Exercise requirements — Please repeat each line from the one holding "[00:01:39.46 to 00:01:39.86]" through the final line of the data, exactly as it stands, with no pictures.

Material for this exercise —
==========
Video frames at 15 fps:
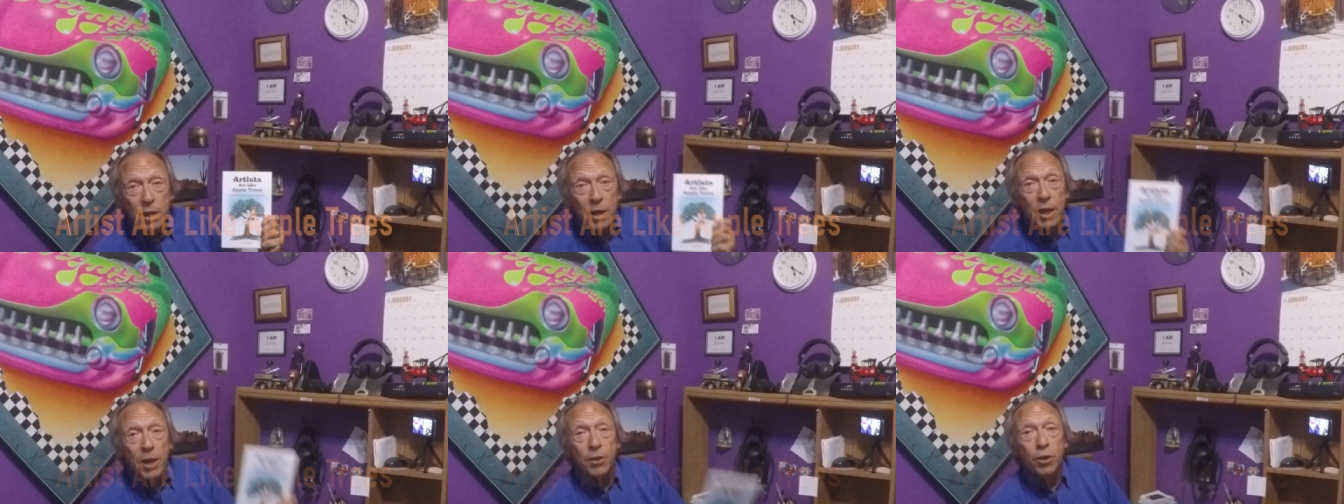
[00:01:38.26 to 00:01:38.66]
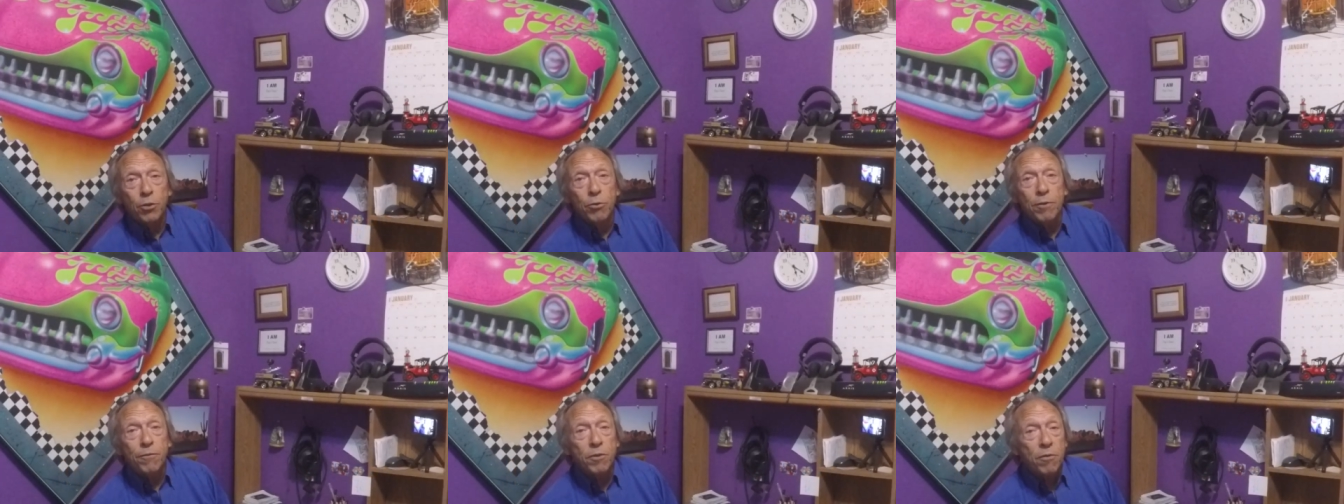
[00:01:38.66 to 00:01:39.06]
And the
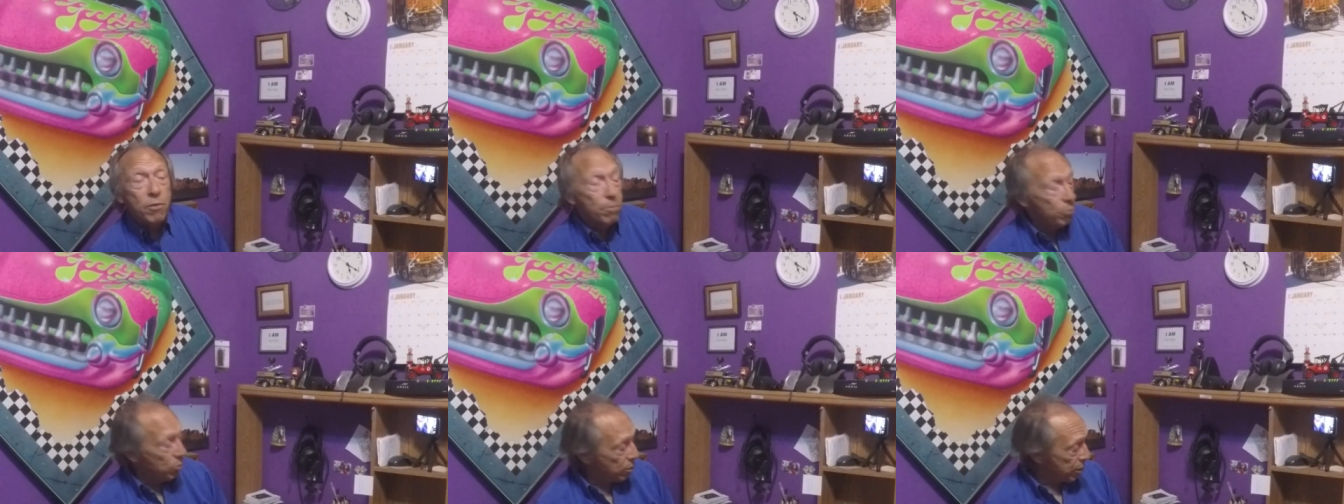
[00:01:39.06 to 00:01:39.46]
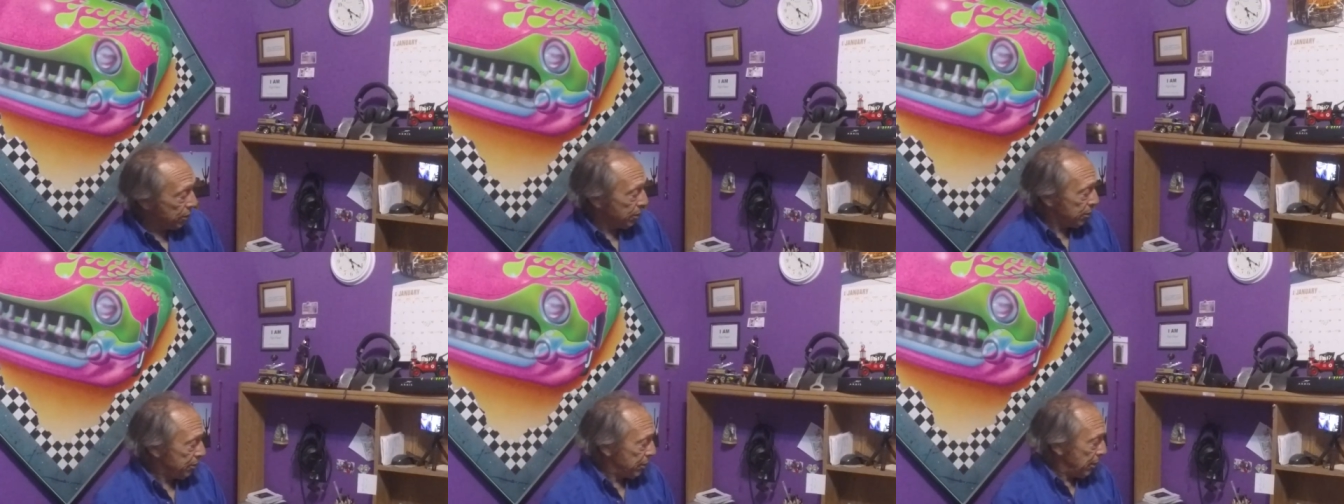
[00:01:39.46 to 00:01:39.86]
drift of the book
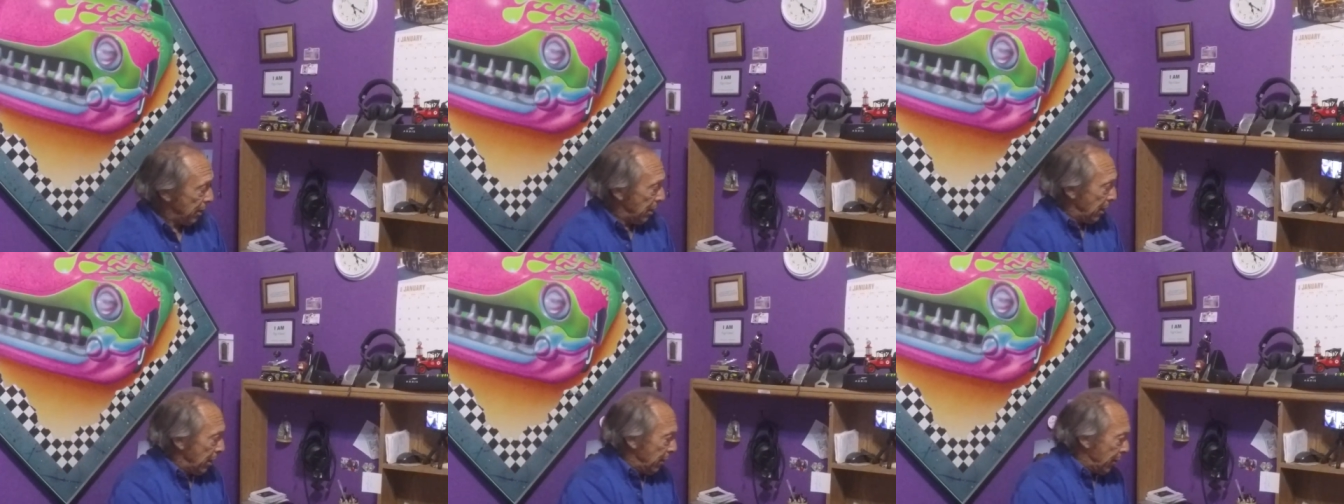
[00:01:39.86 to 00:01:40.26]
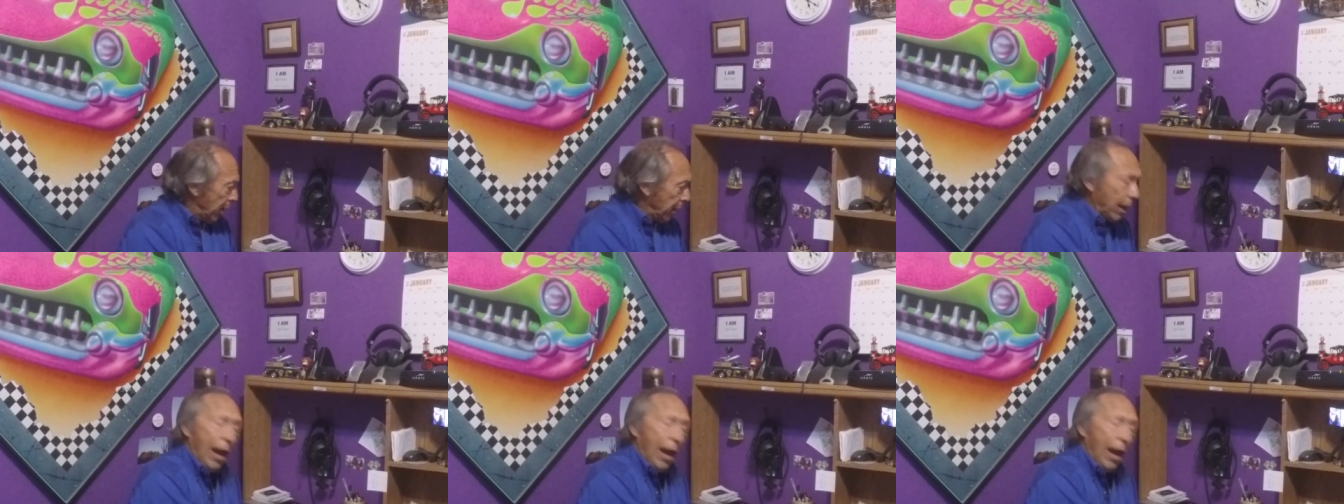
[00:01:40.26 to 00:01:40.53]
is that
==========
Answer box —
[00:01:39.46 to 00:01:39.86]
drift of the book
[00:01:39.86 to 00:01:40.26]
[00:01:40.26 to 00:01:40.53]
is that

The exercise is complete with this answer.